Given entries:
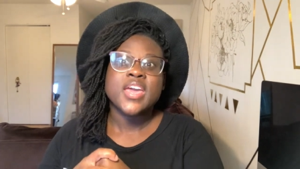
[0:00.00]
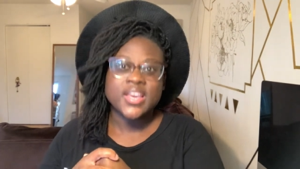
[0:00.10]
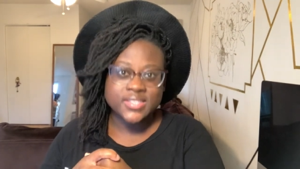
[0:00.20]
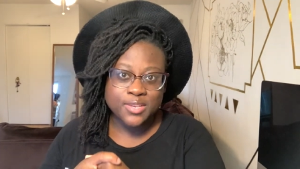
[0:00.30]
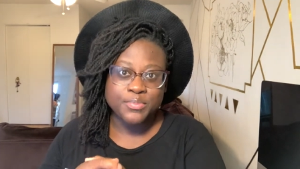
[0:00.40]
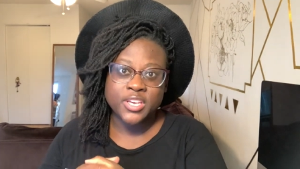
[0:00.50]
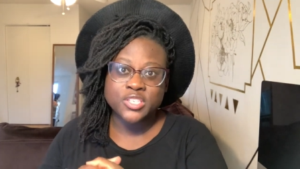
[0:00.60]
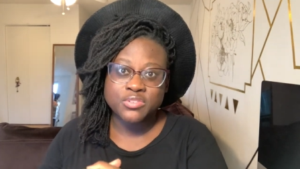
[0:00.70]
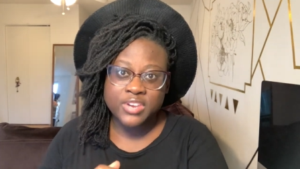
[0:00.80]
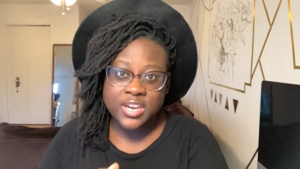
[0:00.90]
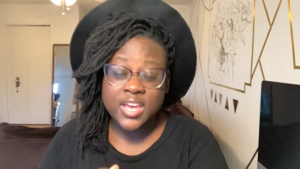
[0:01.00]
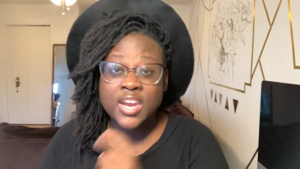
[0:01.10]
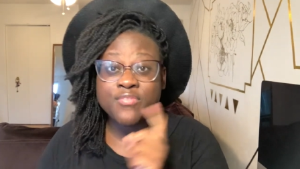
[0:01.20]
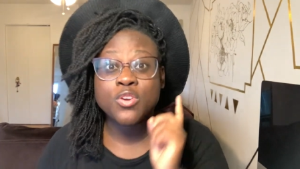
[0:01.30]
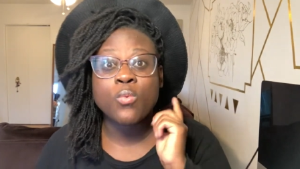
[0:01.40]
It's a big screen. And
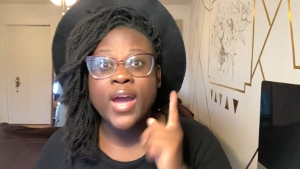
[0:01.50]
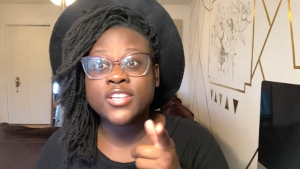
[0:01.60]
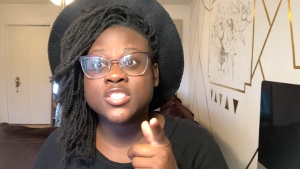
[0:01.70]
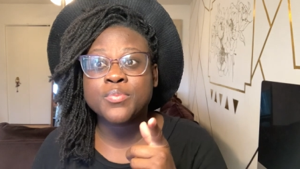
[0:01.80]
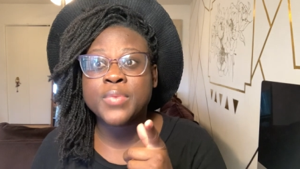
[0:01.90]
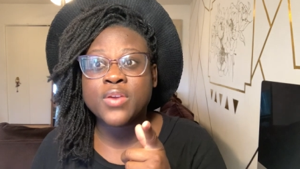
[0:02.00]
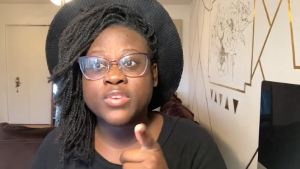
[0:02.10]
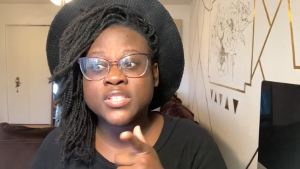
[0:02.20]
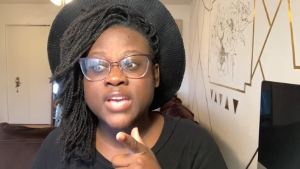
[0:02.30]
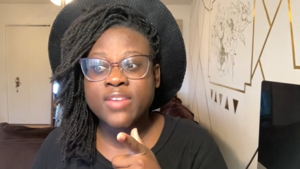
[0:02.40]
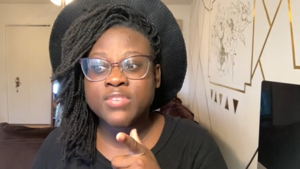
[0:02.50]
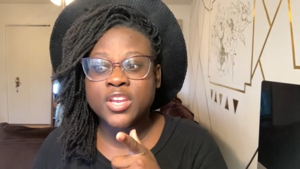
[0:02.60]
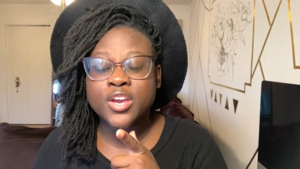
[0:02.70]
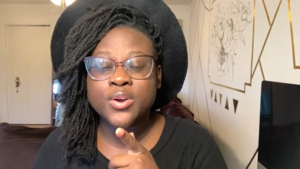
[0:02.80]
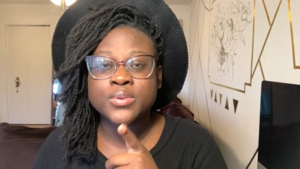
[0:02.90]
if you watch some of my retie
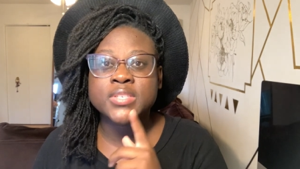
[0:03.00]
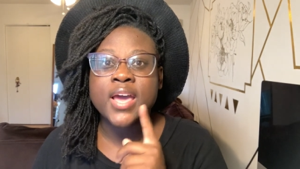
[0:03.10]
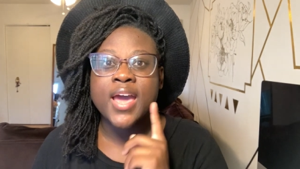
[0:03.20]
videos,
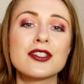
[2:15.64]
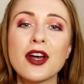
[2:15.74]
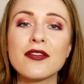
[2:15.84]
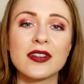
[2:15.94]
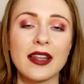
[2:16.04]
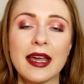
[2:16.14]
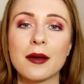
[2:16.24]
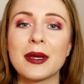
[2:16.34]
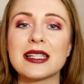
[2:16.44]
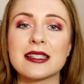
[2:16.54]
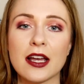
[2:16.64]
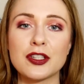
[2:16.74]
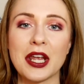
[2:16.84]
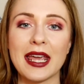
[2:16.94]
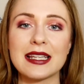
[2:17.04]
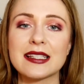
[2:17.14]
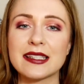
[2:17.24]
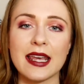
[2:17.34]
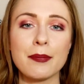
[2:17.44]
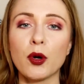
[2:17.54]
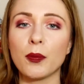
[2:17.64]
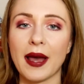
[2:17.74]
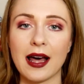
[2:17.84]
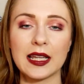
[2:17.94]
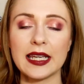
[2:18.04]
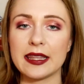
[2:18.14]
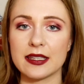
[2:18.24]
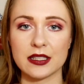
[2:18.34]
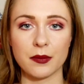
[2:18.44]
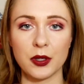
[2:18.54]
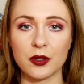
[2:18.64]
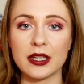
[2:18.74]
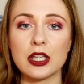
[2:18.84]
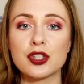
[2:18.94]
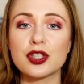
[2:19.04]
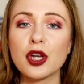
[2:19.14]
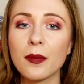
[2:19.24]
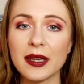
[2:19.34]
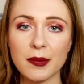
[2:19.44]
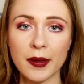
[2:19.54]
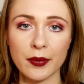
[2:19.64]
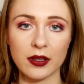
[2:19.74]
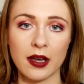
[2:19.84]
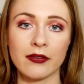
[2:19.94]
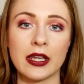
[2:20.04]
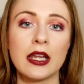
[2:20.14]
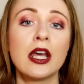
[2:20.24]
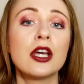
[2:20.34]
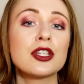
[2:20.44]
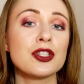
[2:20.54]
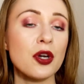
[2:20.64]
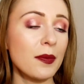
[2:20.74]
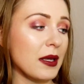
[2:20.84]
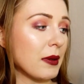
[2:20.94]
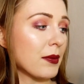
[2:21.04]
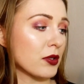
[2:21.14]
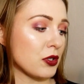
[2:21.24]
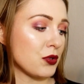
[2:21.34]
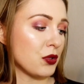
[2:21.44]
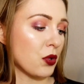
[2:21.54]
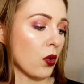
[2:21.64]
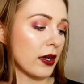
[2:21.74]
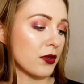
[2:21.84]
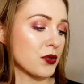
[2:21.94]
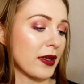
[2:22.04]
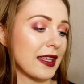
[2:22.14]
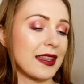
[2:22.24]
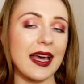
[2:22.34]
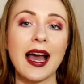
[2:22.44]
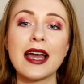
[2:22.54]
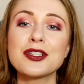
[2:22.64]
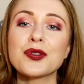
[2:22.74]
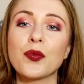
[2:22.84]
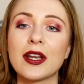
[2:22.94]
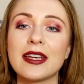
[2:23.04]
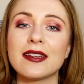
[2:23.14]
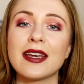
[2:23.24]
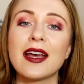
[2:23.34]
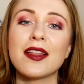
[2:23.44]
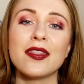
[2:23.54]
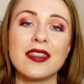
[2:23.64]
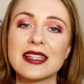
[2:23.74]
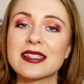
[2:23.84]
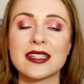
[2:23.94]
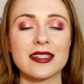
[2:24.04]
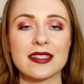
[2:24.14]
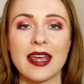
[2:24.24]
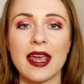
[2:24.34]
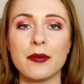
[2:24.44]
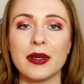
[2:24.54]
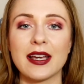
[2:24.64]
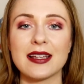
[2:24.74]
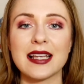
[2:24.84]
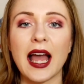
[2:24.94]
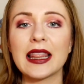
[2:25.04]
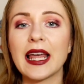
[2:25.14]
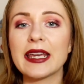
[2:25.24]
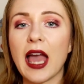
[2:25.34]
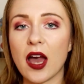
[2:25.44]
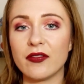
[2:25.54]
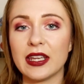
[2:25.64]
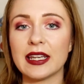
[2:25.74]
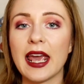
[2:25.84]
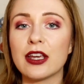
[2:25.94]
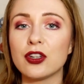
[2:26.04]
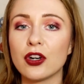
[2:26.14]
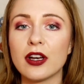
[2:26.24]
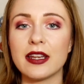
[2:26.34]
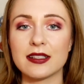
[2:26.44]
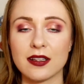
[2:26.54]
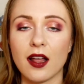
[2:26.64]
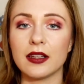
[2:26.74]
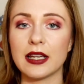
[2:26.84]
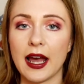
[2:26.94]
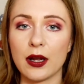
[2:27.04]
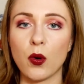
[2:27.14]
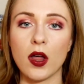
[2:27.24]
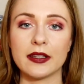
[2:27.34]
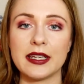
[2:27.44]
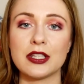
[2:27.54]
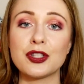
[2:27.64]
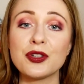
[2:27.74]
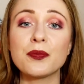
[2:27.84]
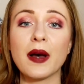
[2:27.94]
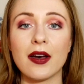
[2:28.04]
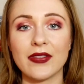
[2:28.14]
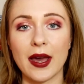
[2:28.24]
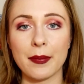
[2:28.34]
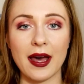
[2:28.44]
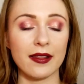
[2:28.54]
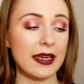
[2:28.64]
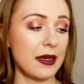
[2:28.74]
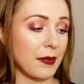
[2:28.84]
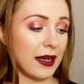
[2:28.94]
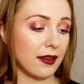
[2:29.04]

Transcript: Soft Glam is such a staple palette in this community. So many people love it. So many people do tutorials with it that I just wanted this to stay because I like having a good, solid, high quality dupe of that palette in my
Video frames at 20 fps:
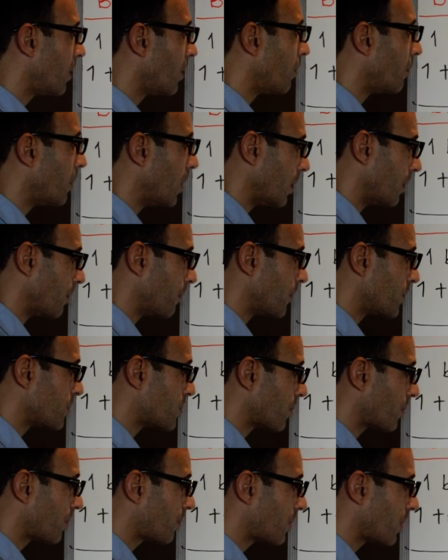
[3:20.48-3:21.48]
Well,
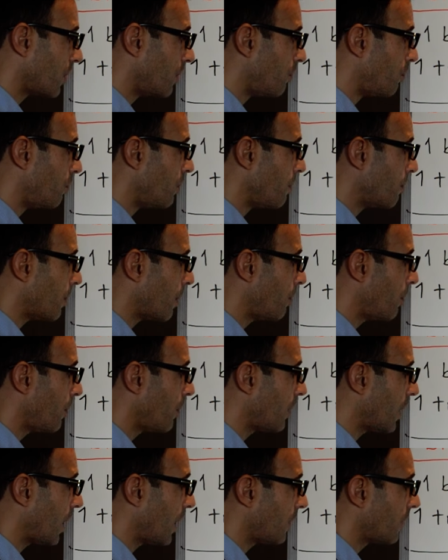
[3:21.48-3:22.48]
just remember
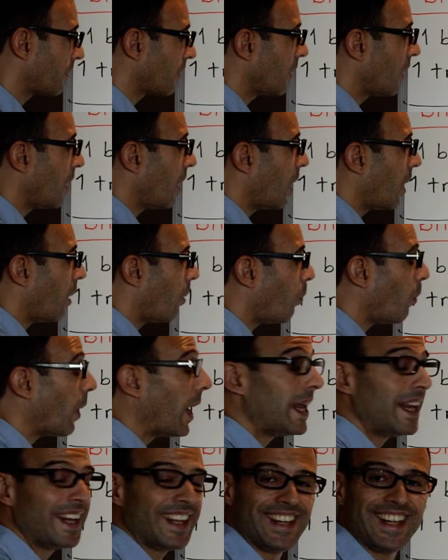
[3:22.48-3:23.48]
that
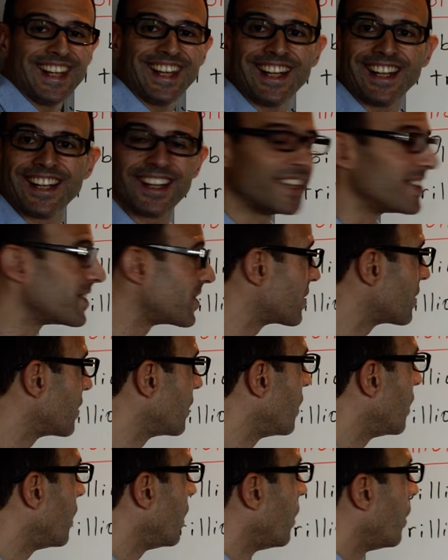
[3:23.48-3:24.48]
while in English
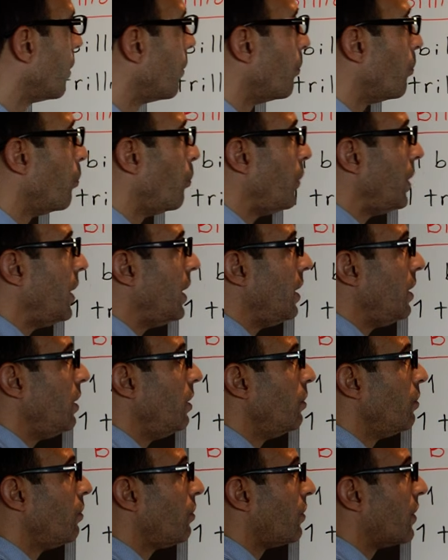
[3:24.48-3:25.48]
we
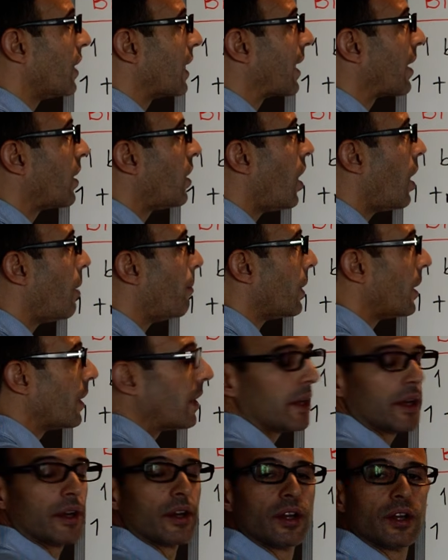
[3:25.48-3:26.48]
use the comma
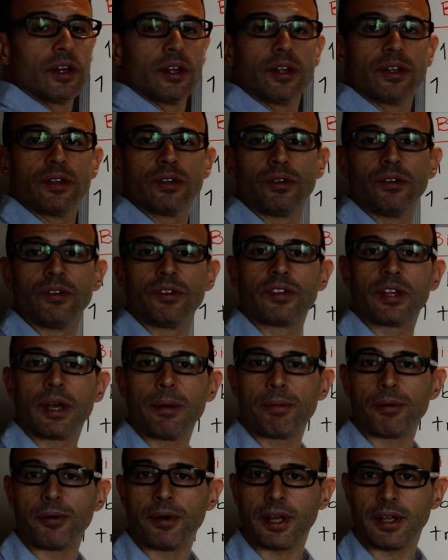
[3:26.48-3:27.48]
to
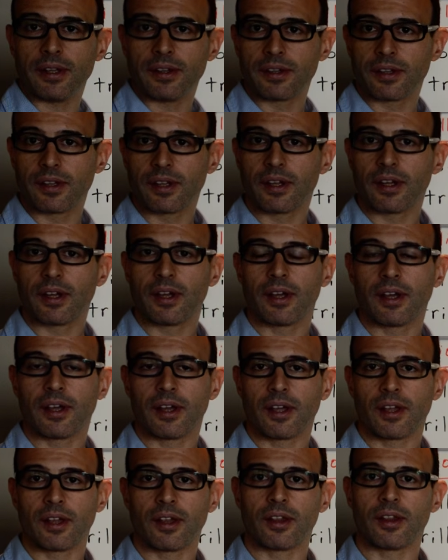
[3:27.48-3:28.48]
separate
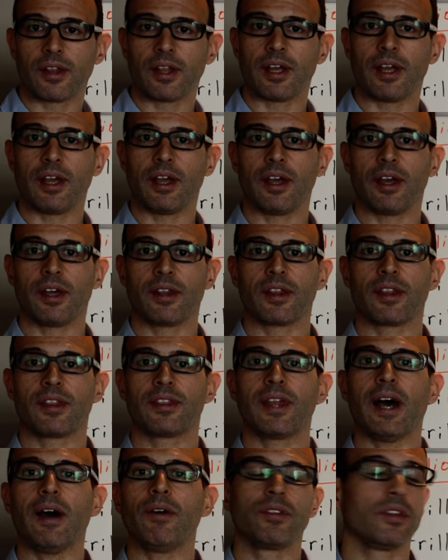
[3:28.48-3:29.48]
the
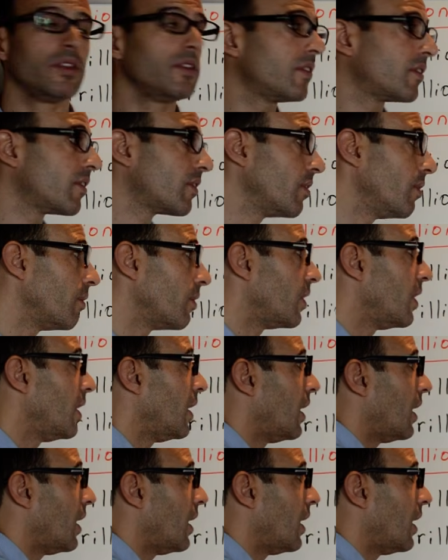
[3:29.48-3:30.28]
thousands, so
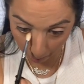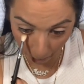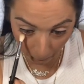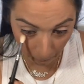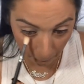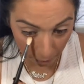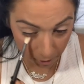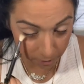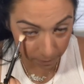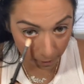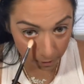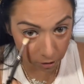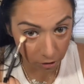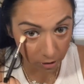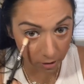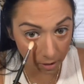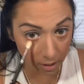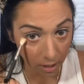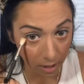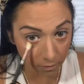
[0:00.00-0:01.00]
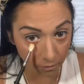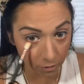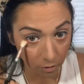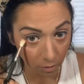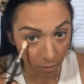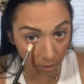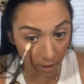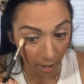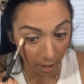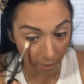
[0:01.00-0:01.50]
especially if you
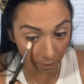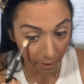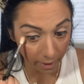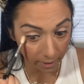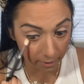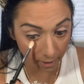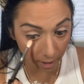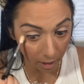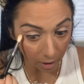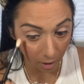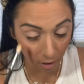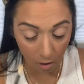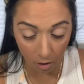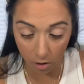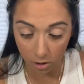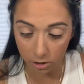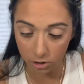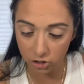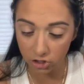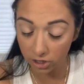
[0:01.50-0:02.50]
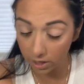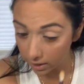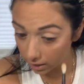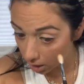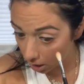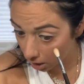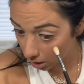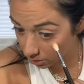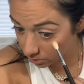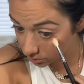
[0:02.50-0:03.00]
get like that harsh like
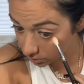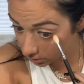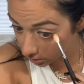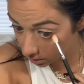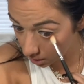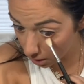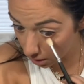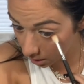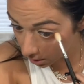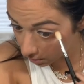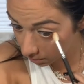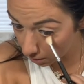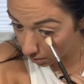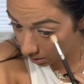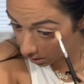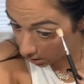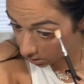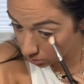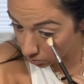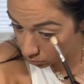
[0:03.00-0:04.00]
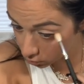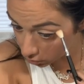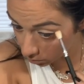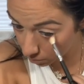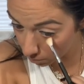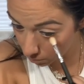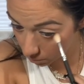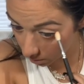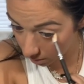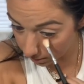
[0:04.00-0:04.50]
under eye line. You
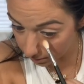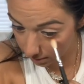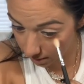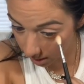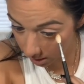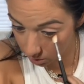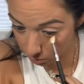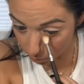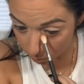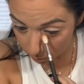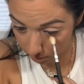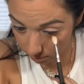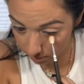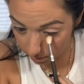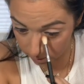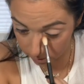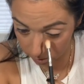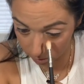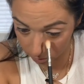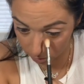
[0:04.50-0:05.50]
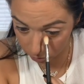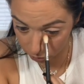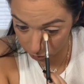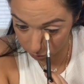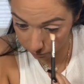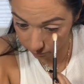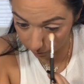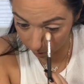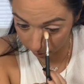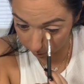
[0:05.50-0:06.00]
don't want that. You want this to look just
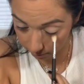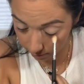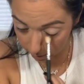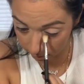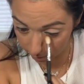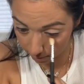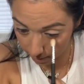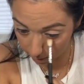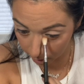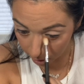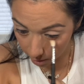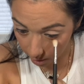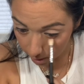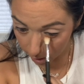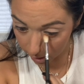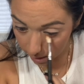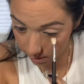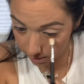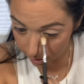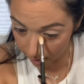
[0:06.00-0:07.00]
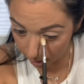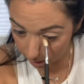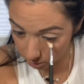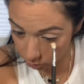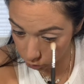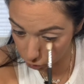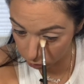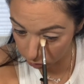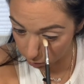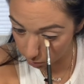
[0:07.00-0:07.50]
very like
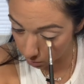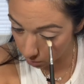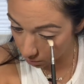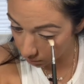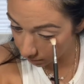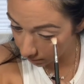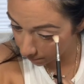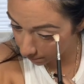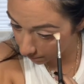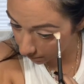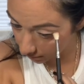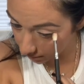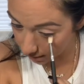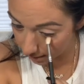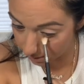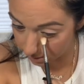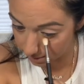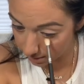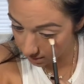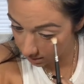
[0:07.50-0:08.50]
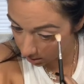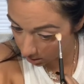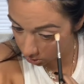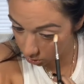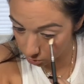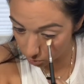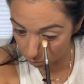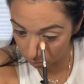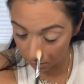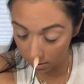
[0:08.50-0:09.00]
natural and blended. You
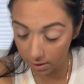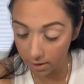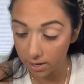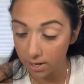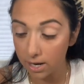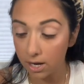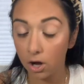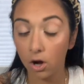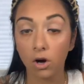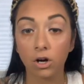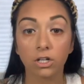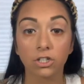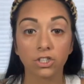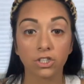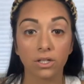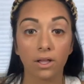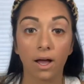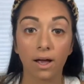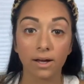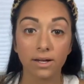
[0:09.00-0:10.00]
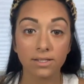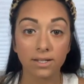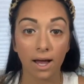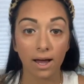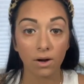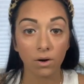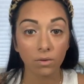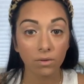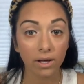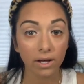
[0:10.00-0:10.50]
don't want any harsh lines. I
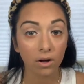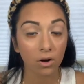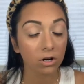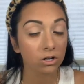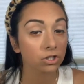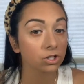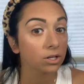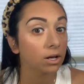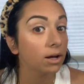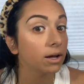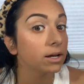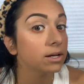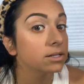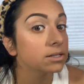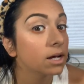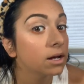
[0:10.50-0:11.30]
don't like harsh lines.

What the exercise asks:
All of the data above needs to be retyped exactly, with the pictures removed.

Expected answer:
[0:00.00]
[0:00.10]
[0:00.20]
[0:00.30]
[0:00.40]
[0:00.50]
[0:00.60]
[0:00.70]
[0:00.80]
[0:00.90]
[0:01.00]
[0:01.10]
[0:01.20]
[0:01.30]
[0:01.40]
It's a big screen. And
[0:01.50]
[0:01.60]
[0:01.70]
[0:01.80]
[0:01.90]
[0:02.00]
[0:02.10]
[0:02.20]
[0:02.30]
[0:02.40]
[0:02.50]
[0:02.60]
[0:02.70]
[0:02.80]
[0:02.90]
if you watch some of my retie
[0:03.00]
[0:03.10]
[0:03.20]
videos,
[2:15.64]
[2:15.74]
[2:15.84]
[2:15.94]
[2:16.04]
[2:16.14]
[2:16.24]
[2:16.34]
[2:16.44]
[2:16.54]
[2:16.64]
[2:16.74]
[2:16.84]
[2:16.94]
[2:17.04]
[2:17.14]
[2:17.24]
[2:17.34]
[2:17.44]
[2:17.54]
[2:17.64]
[2:17.74]
[2:17.84]
[2:17.94]
[2:18.04]
[2:18.14]
[2:18.24]
[2:18.34]
[2:18.44]
[2:18.54]
[2:18.64]
[2:18.74]
[2:18.84]
[2:18.94]
[2:19.04]
[2:19.14]
[2:19.24]
[2:19.34]
[2:19.44]
[2:19.54]
[2:19.64]
[2:19.74]
[2:19.84]
[2:19.94]
[2:20.04]
[2:20.14]
[2:20.24]
[2:20.34]
[2:20.44]
[2:20.54]
[2:20.64]
[2:20.74]
[2:20.84]
[2:20.94]
[2:21.04]
[2:21.14]
[2:21.24]
[2:21.34]
[2:21.44]
[2:21.54]
[2:21.64]
[2:21.74]
[2:21.84]
[2:21.94]
[2:22.04]
[2:22.14]
[2:22.24]
[2:22.34]
[2:22.44]
[2:22.54]
[2:22.64]
[2:22.74]
[2:22.84]
[2:22.94]
[2:23.04]
[2:23.14]
[2:23.24]
[2:23.34]
[2:23.44]
[2:23.54]
[2:23.64]
[2:23.74]
[2:23.84]
[2:23.94]
[2:24.04]
[2:24.14]
[2:24.24]
[2:24.34]
[2:24.44]
[2:24.54]
[2:24.64]
[2:24.74]
[2:24.84]
[2:24.94]
[2:25.04]
[2:25.14]
[2:25.24]
[2:25.34]
[2:25.44]
[2:25.54]
[2:25.64]
[2:25.74]
[2:25.84]
[2:25.94]
[2:26.04]
[2:26.14]
[2:26.24]
[2:26.34]
[2:26.44]
[2:26.54]
[2:26.64]
[2:26.74]
[2:26.84]
[2:26.94]
[2:27.04]
[2:27.14]
[2:27.24]
[2:27.34]
[2:27.44]
[2:27.54]
[2:27.64]
[2:27.74]
[2:27.84]
[2:27.94]
[2:28.04]
[2:28.14]
[2:28.24]
[2:28.34]
[2:28.44]
[2:28.54]
[2:28.64]
[2:28.74]
[2:28.84]
[2:28.94]
[2:29.04]

Transcript: Soft Glam is such a staple palette in this community. So many people love it. So many people do tutorials with it that I just wanted this to stay because I like having a good, solid, high quality dupe of that palette in my
Video frames at 20 fps:
[3:20.48-3:21.48]
Well,
[3:21.48-3:22.48]
just remember
[3:22.48-3:23.48]
that
[3:23.48-3:24.48]
while in English
[3:24.48-3:25.48]
we
[3:25.48-3:26.48]
use the comma
[3:26.48-3:27.48]
to
[3:27.48-3:28.48]
separate
[3:28.48-3:29.48]
the
[3:29.48-3:30.28]
thousands, so
[0:00.00-0:01.00]
[0:01.00-0:01.50]
especially if you
[0:01.50-0:02.50]
[0:02.50-0:03.00]
get like that harsh like
[0:03.00-0:04.00]
[0:04.00-0:04.50]
under eye line. You
[0:04.50-0:05.50]
[0:05.50-0:06.00]
don't want that. You want this to look just
[0:06.00-0:07.00]
[0:07.00-0:07.50]
very like
[0:07.50-0:08.50]
[0:08.50-0:09.00]
natural and blended. You
[0:09.00-0:10.00]
[0:10.00-0:10.50]
don't want any harsh lines. I
[0:10.50-0:11.30]
don't like harsh lines.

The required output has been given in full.